VoiceXML 2.1 Development GuideHome  |  Frameset Home

  tutorial Mixed Initiative Dialogs  |  TOC  |  tutorial Foreach and Data  

Tutorial: XML Grammars

This tutorial is based on concepts you accomplished in previous tutorials. If you have not completed most of the VoiceXML tutorial section, we recommend you go through them first.

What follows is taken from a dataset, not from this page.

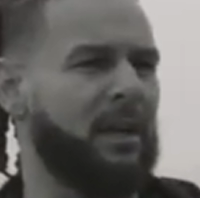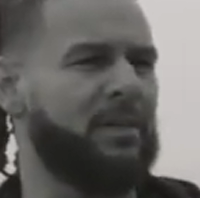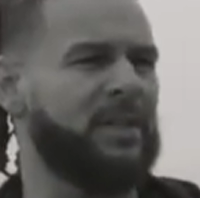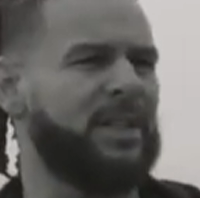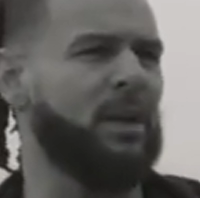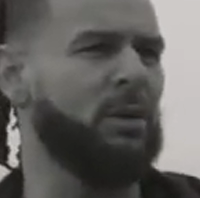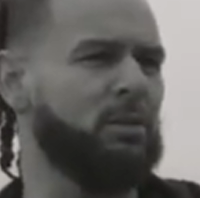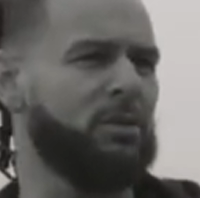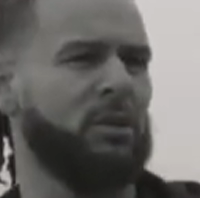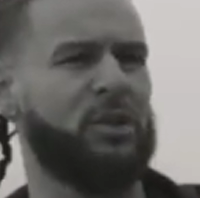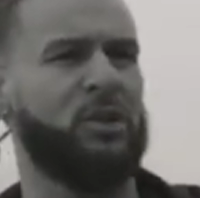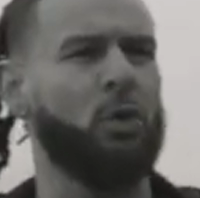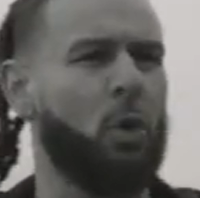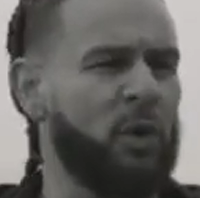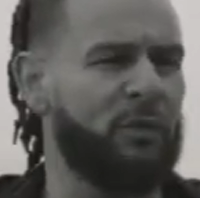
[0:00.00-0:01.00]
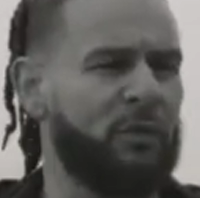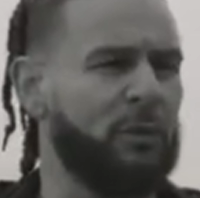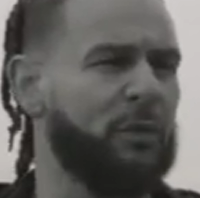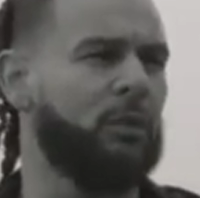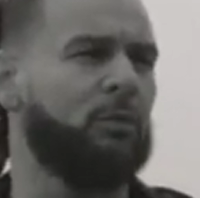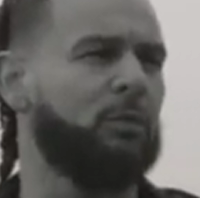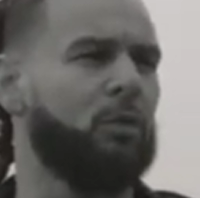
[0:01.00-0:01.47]
steals the joy
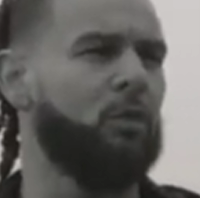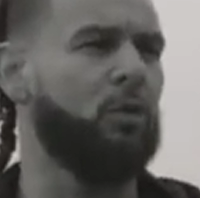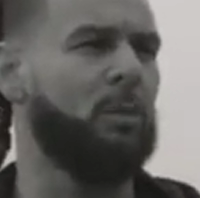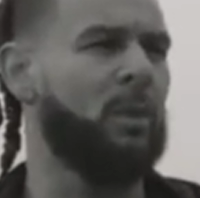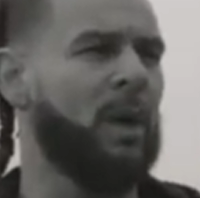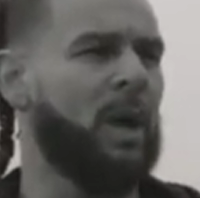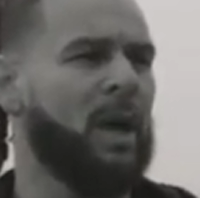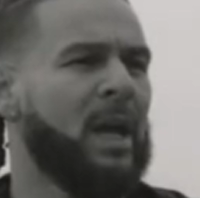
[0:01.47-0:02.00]
from the room.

In this tutorial, we will:

The different grammar formats

With the newer voice browsers available today, we have several options when deciding what formats to code our grammars in. What's so great about that, you ask? Some back story on the formats will clear this up. Most of us are accustomed to the GSL grammar format, as illustrated below:


Inline GSL grammar


<grammar type="text/gsl">
  [ gimli aragorn legolas (frodo ?baggins) ]
</grammar>


Inline GSL grammar with slot definitions


<grammar type="text/gsl">
  <![CDATA[
    [gimli] {<MySlot "dwarves">}
    [aragorn] {<MySlot "men">}
    [legolas] {<MySlot "elves">}
    (frodo ?baggins) {<MySlot "hobbits">}
  ]]>
</grammar>



This grammar format has served us well over the years, so where does the deficiency lie? Well, nowhere really. The primary reason to consider coding your applications using grXML is the fact that GSL is a Nuance-proprietary format. If you spend months working on a custom grammar, subsequently deciding to run it on a non-Nuance platform, all your work may have been for naught. grXML, being a W3C standard format, is not subject to these limitations, and will eventually be supported by all vxml platforms and vendors. You can certainly expect grXML to be THE standard for future vxml coding, and for the GSL and ABNF formats to be leaving for the Gray Havens.

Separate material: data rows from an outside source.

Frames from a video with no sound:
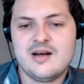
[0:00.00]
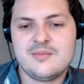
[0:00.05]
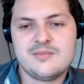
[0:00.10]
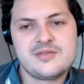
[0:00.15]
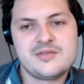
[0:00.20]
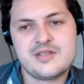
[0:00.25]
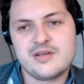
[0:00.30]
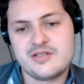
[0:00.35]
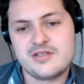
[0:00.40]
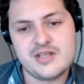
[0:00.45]

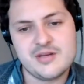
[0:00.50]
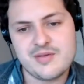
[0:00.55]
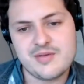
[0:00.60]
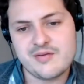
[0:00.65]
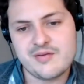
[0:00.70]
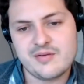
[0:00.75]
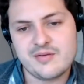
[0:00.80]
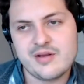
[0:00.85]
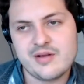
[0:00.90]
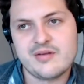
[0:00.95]
say
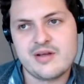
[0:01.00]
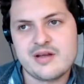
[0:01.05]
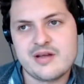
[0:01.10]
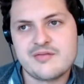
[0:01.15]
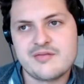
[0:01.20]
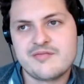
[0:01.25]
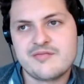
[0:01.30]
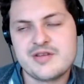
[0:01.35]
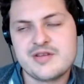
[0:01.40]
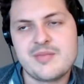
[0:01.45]
something
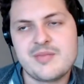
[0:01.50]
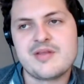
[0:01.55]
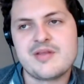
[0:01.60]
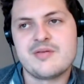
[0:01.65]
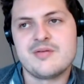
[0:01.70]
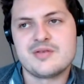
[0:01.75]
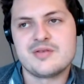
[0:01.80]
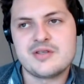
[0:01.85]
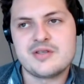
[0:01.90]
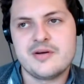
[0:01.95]

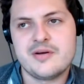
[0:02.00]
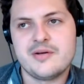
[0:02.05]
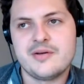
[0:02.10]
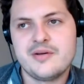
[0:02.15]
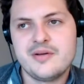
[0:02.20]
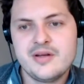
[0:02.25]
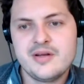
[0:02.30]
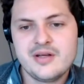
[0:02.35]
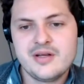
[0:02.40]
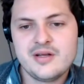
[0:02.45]
through Salt,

Additionally, grXML is a recognized standard by the w3c, allowing more flexibility regarding grammar structure, repeated phrases, special utterances (such as phrases you do not want recognized at all), as well as a bevy of other options. Also, the grXML format is easier to debug -- while a troublesome GSL grammar can take hours of troubleshooting to get right, a grXML grammar will let you know right away if something is amiss when you parse it in your favorite web browser. In summary, while the GSL format does work just fine, it can be catankerous to work with (especially for those new to writing voice apps), is very proprietary, and limits the platforms your code can run on. grXML is easier to debug, is platform independent, and has the backing of the w3c, and Eowyn.

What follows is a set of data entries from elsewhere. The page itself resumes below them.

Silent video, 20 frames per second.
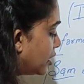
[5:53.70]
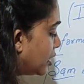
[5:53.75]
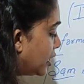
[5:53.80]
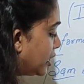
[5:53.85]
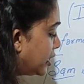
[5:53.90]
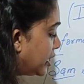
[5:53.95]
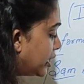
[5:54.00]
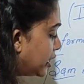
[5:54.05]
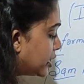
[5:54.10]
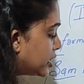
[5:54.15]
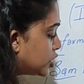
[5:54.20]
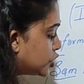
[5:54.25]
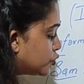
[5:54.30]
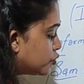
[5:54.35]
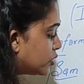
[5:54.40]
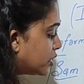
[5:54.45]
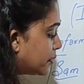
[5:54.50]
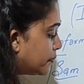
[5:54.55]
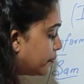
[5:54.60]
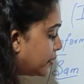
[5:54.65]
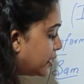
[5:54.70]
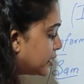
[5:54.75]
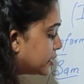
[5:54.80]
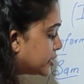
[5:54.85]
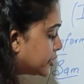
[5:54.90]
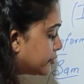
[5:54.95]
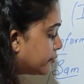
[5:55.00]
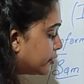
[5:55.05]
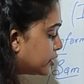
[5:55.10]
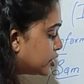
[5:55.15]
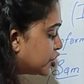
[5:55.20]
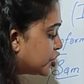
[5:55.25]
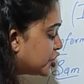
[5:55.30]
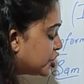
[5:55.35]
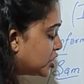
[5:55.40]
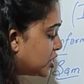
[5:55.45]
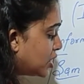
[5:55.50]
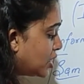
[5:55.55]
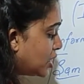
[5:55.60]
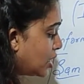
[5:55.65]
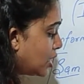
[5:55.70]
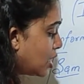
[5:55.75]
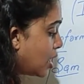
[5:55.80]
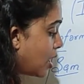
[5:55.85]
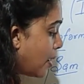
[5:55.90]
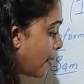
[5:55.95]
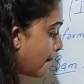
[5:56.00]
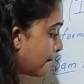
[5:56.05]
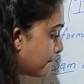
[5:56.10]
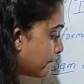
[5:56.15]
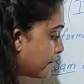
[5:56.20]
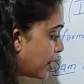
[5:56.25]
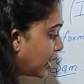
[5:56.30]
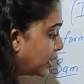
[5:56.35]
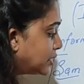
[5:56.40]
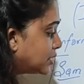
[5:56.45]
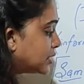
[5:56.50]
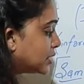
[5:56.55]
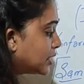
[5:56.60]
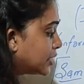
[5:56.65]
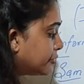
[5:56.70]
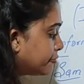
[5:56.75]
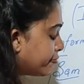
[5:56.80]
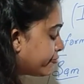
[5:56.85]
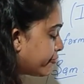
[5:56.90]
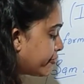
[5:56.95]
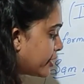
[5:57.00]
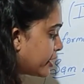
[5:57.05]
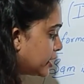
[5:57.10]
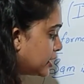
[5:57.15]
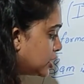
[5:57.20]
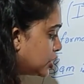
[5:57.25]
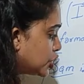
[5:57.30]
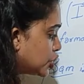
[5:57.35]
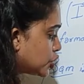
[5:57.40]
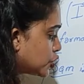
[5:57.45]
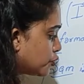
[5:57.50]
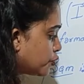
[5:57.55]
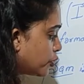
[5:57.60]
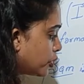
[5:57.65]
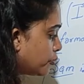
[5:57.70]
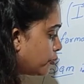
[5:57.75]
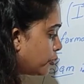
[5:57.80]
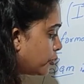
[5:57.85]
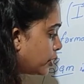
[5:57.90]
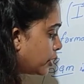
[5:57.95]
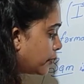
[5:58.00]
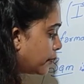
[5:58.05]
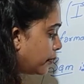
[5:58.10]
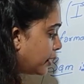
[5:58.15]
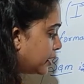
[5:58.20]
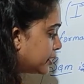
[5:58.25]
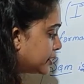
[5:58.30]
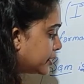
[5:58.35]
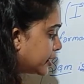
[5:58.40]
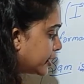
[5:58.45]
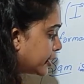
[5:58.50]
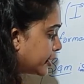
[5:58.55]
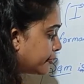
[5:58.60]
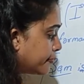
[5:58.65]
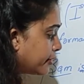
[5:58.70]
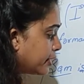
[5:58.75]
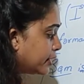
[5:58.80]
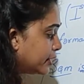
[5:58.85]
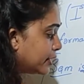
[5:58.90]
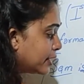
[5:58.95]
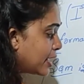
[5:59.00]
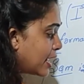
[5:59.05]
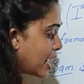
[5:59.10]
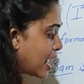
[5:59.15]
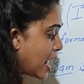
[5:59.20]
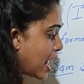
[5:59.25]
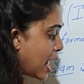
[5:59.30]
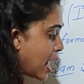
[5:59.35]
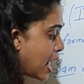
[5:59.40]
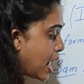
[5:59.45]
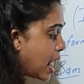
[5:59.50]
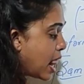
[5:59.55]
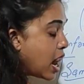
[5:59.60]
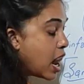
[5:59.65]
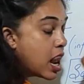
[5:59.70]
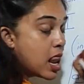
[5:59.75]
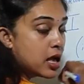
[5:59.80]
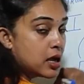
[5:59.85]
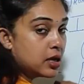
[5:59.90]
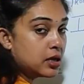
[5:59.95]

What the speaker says: In English, we replace it with she. But in French, we will be replacing it with elle.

Step 1: creating our initial VoiceXML file

If you have been through the previous tutorials, authoring a simple form/field grammar document is no big deal. If you are simply skipping ahead to the last tutorial without researching vxml/grammar theory, then the code below may cause abject terror.




<?xml version="1.0" encoding="UTF-8"?>

<vxml version = "2.1">

<meta name="author" content="J. R. R. Tolkein"/>
<meta name="copyright" content="2004 voxeo corporation"/>
<meta name="maintainer" content="YourEmailAddress@here.com"/>

<form id="F1">
  <field name="F_1">
    <prompt> who is the coolest character in the Lord Of The Rings saga? </prompt>
   
    <grammar src="XMLGrammar.xml" type="application/grammar-xml"/>

    <filled>
    <prompt>
      you said
        <value expr="lastresult$.utterance"/>
      from the race of
        <value expr="F_1$.interpretation.F_1"/>
      is the coolest character. I would have to agree.
    </prompt>
    </filled>
  </field>
  </form>
</vxml>




A few notes about the above structure, which should seem familiar. Note the <meta> tag (not the author's self aggrandizing namestamp, but the 'maintainer'). If you have done your homework, you will remember that adding this tag will enable debugging via email, which is a super-handy thing to have in the event your application decides to detonate due to a coding error. Get in the habit of doing this in all of your VXML documents, and you will be very glad that you did. Trust us on this one.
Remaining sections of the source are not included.